The President of African Development Bank, Dr Akinwumi Adesina, has thrown his weight behind the call for the restructuring of the country, saying restructuring should not be driven by “political expediency but by economic and financial viability.”
Akinwumi, who spoke as the guest lecturer in Akure at the second term inauguration lecture in preparation of the next tenure of the Ondo State Governor, Rotimi Akeredolu, said, “Economic and financial viability are the necessary and sufficient conditions for political viability.”
The former minister of Agriculture added, “The resources found in each state or state groupings should belong to them. The constituent entities should pay federal taxes or royalties for those resources.
“The achievement of economically viable entities and the viability of the national entity require constitutional changes to devolve more economic and fiscal powers to the states or regions. The stronger the states or the region, the stronger the federating units. Our union would be stronger.

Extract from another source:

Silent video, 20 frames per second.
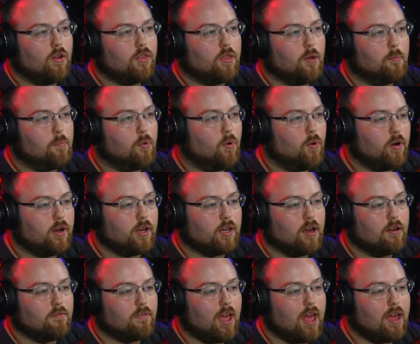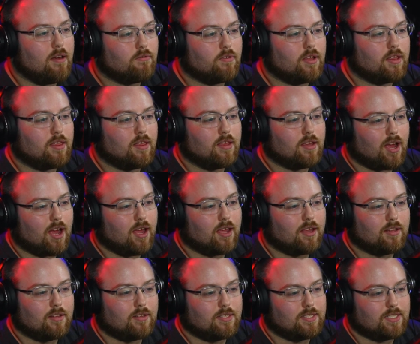the point of everything
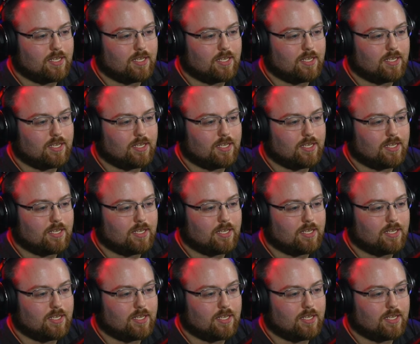I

“Instead of Federal Government of Nigeria, we could think of the United States of Nigeria or the Commonwealth of Nigeria. The old will pass away for the new. We would change the mindset between the states and Abuja; the fulcrum would be the states, while the centre would support them, not lord over them.”
He submitted that with good governance and better accountability systems and a zero tolerance for corruption, much economically “stronger constituent states would emerge” in the country.
In his remarks, the Ondo State Governor and Chairman South West Governors’ Forum, Rotimi Akeredolu, declared that the governors in the region would continue to fight against criminalities in the area with all legal means.
The governor said he was not disturbed by the criticism from some quarters against his steps to fight insecurity in the recent time, said the fight against criminalities in the region was not targeted at any ethnic group in the country.
He said, “Today, the most potent threat to national belief is insecurity. And because we have allowed a sustained, non-beneficial stagnation for too long in our approach, the consequences are increasingly becoming more daring. The time to act is now, not tomorrow. As leaders, the choices we make create the path to our desires. We cannot pretend that all is well when indeed, more things are going wrong.”